Едва они отъехали, как Воробьев заметил «хвост». Черная «Волга» была слишком приметной и неудобной, чтобы вести наблюдение, и то, что она двигалась за машиной полковника в открытую, означало практически его арест, гласный надзор. Это было естественно: «папа» стремился предупредить всякую неожиданность. Комиссар со своими службами работал на него…
– Я оторвусь, Никанорыч, – сквозь зубы выдавил Воробьев. – Мне это не нравится.
– Оторвешься здесь – прихватят в другом месте, – отмахнулся полковник. – Пусть катаются, работа у них такая.
– Нет, я понимаю, но это меня оскорбляет! Я еще не под конвоем!
– Как хочешь…
Воробьев прибавил скорость – «Волга» двигалась метрах в пятидесяти и не отставала. Выбрав момент и не сбавляя газа, он перескочил разделительный газон и поехал по встречной полосе, изредка мигая фарами. «Конвой» не пожелал повторять рискованного маневра и, судя по движению машины, испытывал растерянность. Через километр на газоне сначала появились железобетонные столбики, а потом стальные разделительные ленты. Преследователи оказались отрезанными и, чтобы не упустить полковника, двигались капот в капот: можно было рассмотреть даже лица сидящих в машине людей. Воробьев несколько раз лихо уходил от столкновения со встречными автомобилями и, когда появилась возможность, свернул на какую-то дорогу, углубился в лес и остановился.
– Фу! Спина мокрая…
Окольными путями, через подмосковные села, они выехали на Кольцевую дорогу и в отдел добрались лишь к десяти часам вечера. А все оказалось напрасно – черная «Волга» поджидала у подъезда на Лубянке…
Комиссар по приказанию «папы» обложил плотно. Телефоны отдела наверняка прослушивались, и если прошляпил дежурный помощник, то какой-нибудь «сантехник» или «уборщица» насадили «клопов» в кабинеты. Таким образом полковнику указывали, что он под полным контролем и остается единственный путь – выполнить требование «папы»: вывести его на представителя Интернационала, организовать встречу.
При всей своей прозорливости и информированности «папа» глубоко заблуждался, полагая, что Арчеладзе установил контакты с Интернационалом. Вернее, за эту незримую и жестокую организацию принимал совершенно иную, с которой полковник действительно установил отношения. Скорее всего службы Комиссара, отслеживая передвижения и встречи начальника специального отдела, не могли добыть никакой конкретной информации о русском иностранце. «Человек из будущего» был недосягаемым, уходил из-под наблюдения и не оставлял никаких следов и улик. Поэтому Комиссар, а по его разведданным, и «папа» решили, что полковник сотрудничает с Интернационалом. Захваченный и убитый на месте «преступления», Нигрей стал последним тому доказательством. Кристофер Фрич сам приезжал к Комиссару на дачу и договаривался с ним о розыске тела отца, об экспедиции на Урал – то есть о вещах, можно сказать, житейских. Они не касались тем, которые больше всего интересовали «папу» и ради которых он заводил игру с богатеньким мальчиком. Теперь под каким-то предлогом старший Зямщиц привез нового миссионера на дачу самого «папы», но контакт снова не получился. Интернационал не отвечал на домогательства «серых кардиналов» в России: ему нужен был кто-то другой либо вообще никто. По всей вероятности, перерожденный, переформированный Коминтерн за долгие годы легального существования создал в стране собственное «государство» со своими структурами и системами и не нуждался ни в чьих услугах.

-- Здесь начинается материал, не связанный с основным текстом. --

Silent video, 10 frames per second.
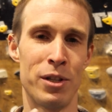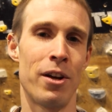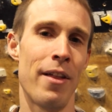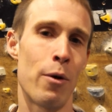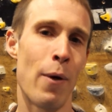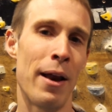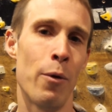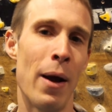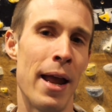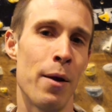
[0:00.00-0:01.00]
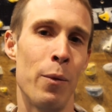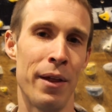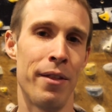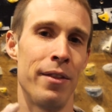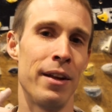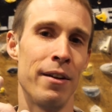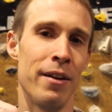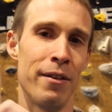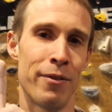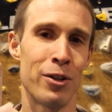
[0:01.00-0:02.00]
saw that right away with
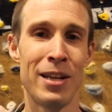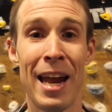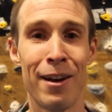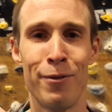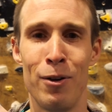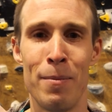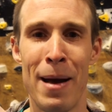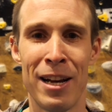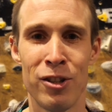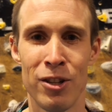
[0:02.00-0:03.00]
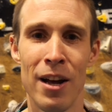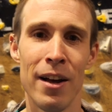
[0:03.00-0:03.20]
the first hand-foot match.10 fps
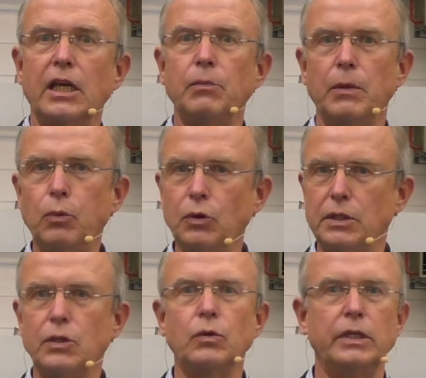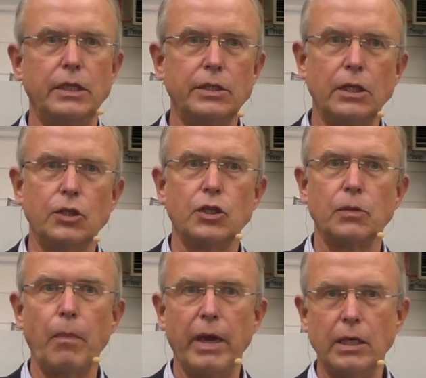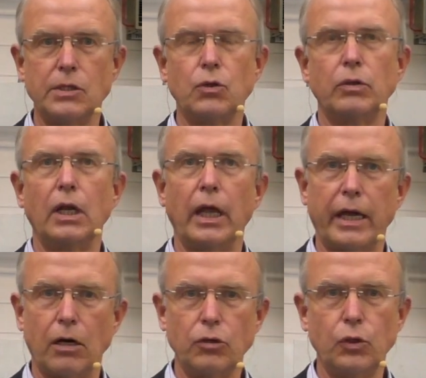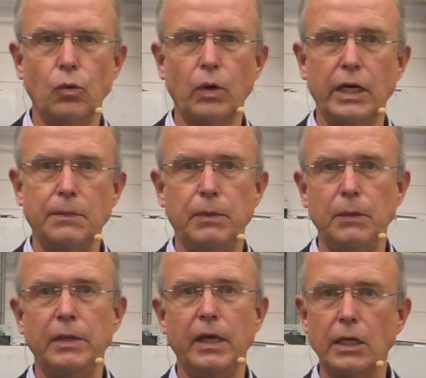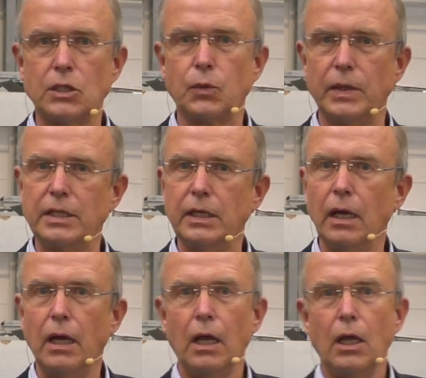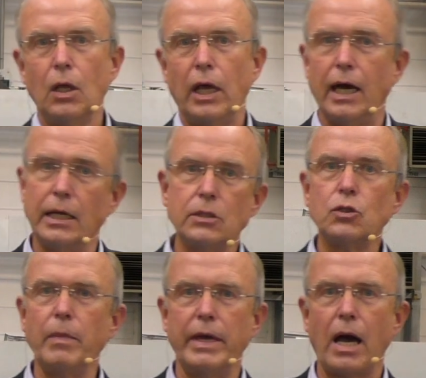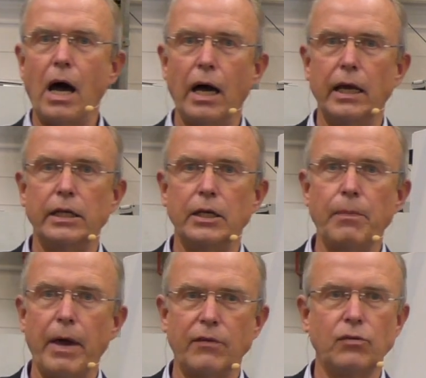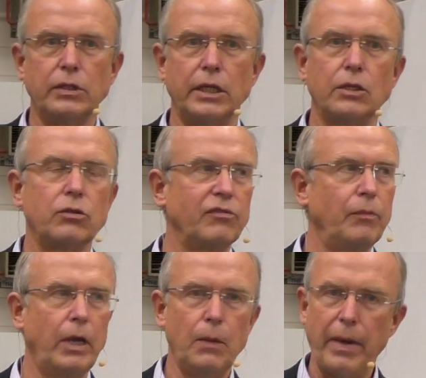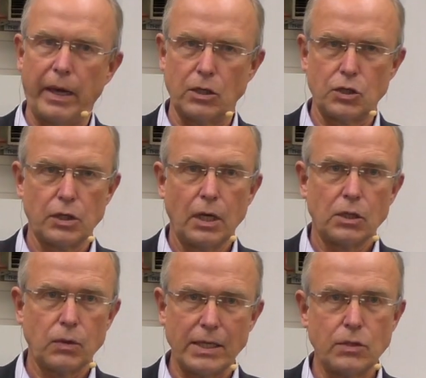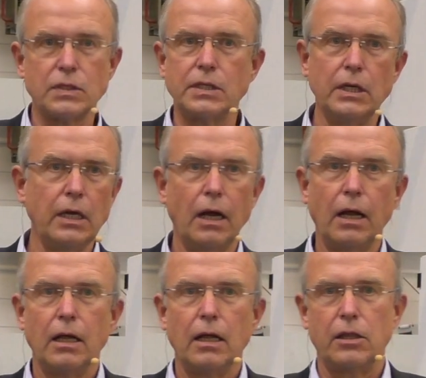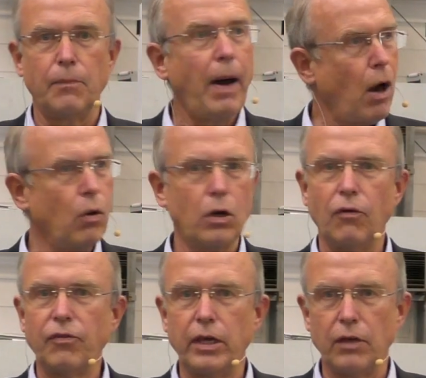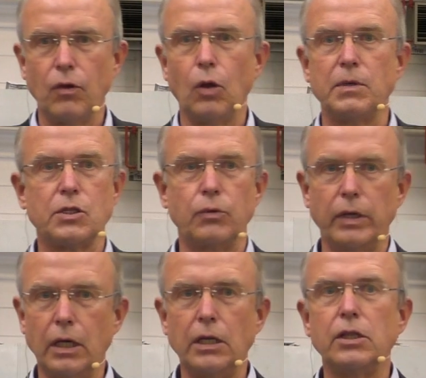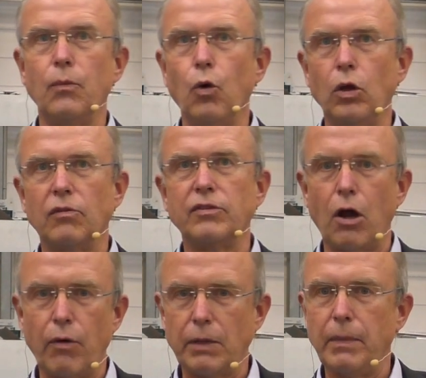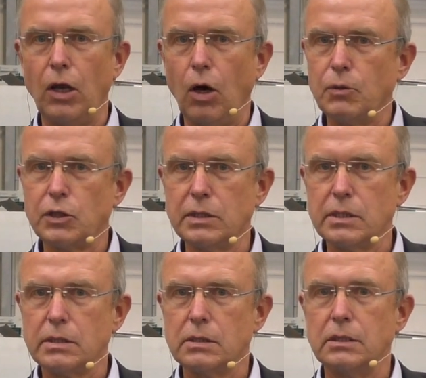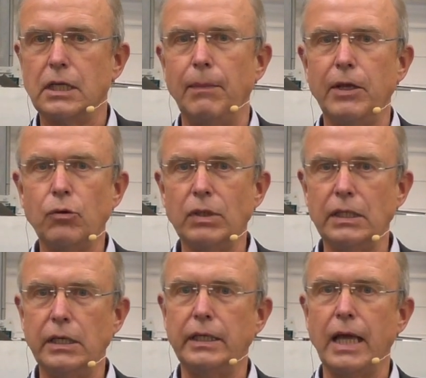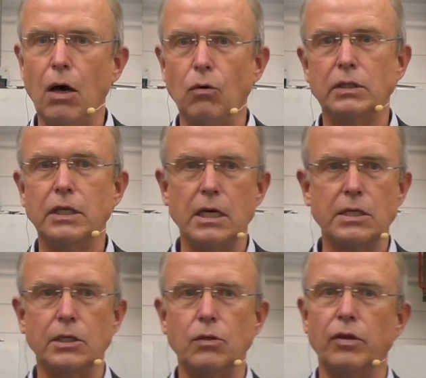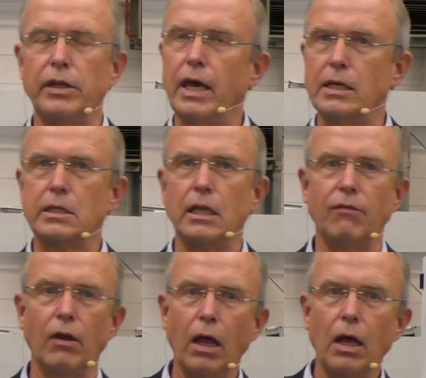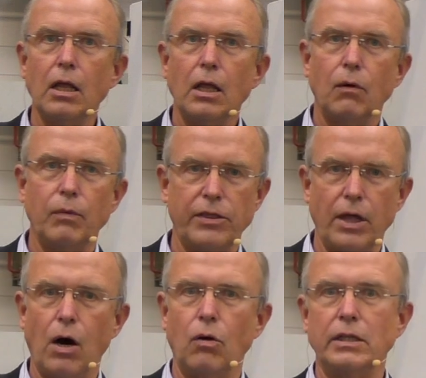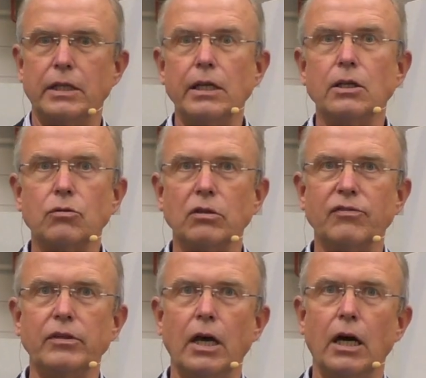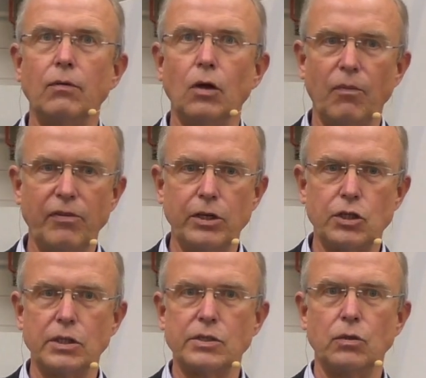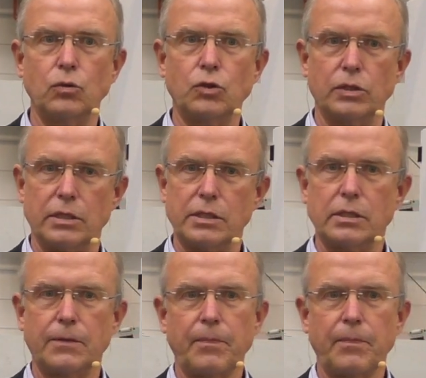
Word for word: can be put into an intelligent mail inserter like our new 8BB820 and to make a highly impactful data-driven mail package. So as you see, the power of the envelope is real in the world of direct mail options. W+D now takes it to the next level with our data-driven envelope finishing solutions.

В отделе, кроме помощника и двух дежурных оперативников, никого не было. Этих людей полковник хорошо знал – подбирал когда-то сам и два года берег от всяких передвижек и сокращений. Он попросил помощника вызвать на работу Капитолину, и тот сразу же набрал ее домашний телефон. Арчеладзе не сомневался в заявлении «папы», что Капитолина находилась в его руках, но важно было узнать, где ее взяли. Он боялся думать о самом худшем, внушал себе, что все обойдется благополучно, однако логика подсказывала: если Капу задержали на улице, в неожиданном месте, и никто не видел, как увозили и кто, Комиссар мог очень просто отказаться от этой акции, – слова же патрона к делу не пришьешь. Заложницу объявят без вести пропавшей и даже портреты расклеят на щитах возле отделов милиции… Если же ее под каким-то предлогом увезли из дома, на глазах у родителей – будет у кого расспросить.
Полковник хотел определить для себя степень риска, которому сейчас подвергалась Капитолина, и исходя из этого определить способ своих действий.